The upbeat mood was different from December 2001. SHA originally had packaged the entire Wilson bridge superstructure as a single contract, but was stunned when it got just one bid, which at $860 million was more than 70% above its estimate. The agency rejected that proposal and adopted an alternate plan, which centered on splitting the job into three contracts.
The contract being bid on Feb. 13, which covers the 2,200-ft-long segment from the Virginia bank of the Potomac to the bascule section, drew seven proposals. All were under the estimate, vindicating state officials' revised contracting approach. "Everything we did was for competition," says Douglass. The contract also was bid without the proposed union-only project labor agreement.

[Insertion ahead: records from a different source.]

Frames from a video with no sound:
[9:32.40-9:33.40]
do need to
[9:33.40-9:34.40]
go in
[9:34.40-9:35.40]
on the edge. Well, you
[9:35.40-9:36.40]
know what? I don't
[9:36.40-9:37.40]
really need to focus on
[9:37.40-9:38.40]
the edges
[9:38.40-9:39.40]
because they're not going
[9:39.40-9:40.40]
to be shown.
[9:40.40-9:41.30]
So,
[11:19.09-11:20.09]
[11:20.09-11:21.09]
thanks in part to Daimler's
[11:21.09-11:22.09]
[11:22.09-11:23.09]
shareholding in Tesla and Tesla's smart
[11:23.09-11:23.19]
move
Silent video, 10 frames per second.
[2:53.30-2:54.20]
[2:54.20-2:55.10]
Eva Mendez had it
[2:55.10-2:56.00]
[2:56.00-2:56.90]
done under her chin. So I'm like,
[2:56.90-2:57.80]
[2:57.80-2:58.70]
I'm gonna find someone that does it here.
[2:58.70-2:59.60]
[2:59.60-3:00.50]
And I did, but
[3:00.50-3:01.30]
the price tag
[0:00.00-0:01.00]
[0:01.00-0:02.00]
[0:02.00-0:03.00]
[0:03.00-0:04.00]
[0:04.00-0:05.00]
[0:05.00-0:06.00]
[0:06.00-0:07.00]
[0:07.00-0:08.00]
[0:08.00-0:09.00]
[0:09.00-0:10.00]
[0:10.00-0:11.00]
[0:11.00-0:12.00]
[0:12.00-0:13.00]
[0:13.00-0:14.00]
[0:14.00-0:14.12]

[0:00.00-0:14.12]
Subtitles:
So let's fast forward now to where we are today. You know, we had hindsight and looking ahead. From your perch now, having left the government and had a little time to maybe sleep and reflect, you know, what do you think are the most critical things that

One design change from the original plan was to substitute plate girders for box girders. Douglass explains that many more firms can fabricate plate girders than box girders. The Feb. 13 contract includes seven of the bridge's 18 spans, with six constructed on land.
The first contract was awarded Jan. 31 to American Bridge Co., Coraopolis, Pa., and Edward Kraemer & Sons Inc., Plain, Wis. Their $189.5-million proposal was 11% above the state's estimate. Bid opening is scheduled on May 1 for the third Wilson bridge contract, the segment from the Maryland shore to the draw span. At 3,300 ft, it is the longest and carries an engineers' estimate of $230 million to $260 million.
The other six bidders for the Virginia segment were: Archer Western Construction, Richmond, Va.--$117.1 million; Trumbull Corp., West Mifflin, Pa.--$119.1 million; Cianbro Corp., Pittsfield, Maine/Weeks Marine Inc., Cranford, N.J.--$129.4 million; Tidewater Skanska Inc., Virginia Beach/Lane Construction Corp., Meriden, Conn.--$130.9 million; Fru-Con Construction Corp., Ballwin, Mo.--$136 million; Facchina Construction Co., La Plata, Md --$158 million.
The project calls for two parallel, six-lane bridges, with the outer bridge to open in late 2005 or early 2006. The inner bridge will open two years after that.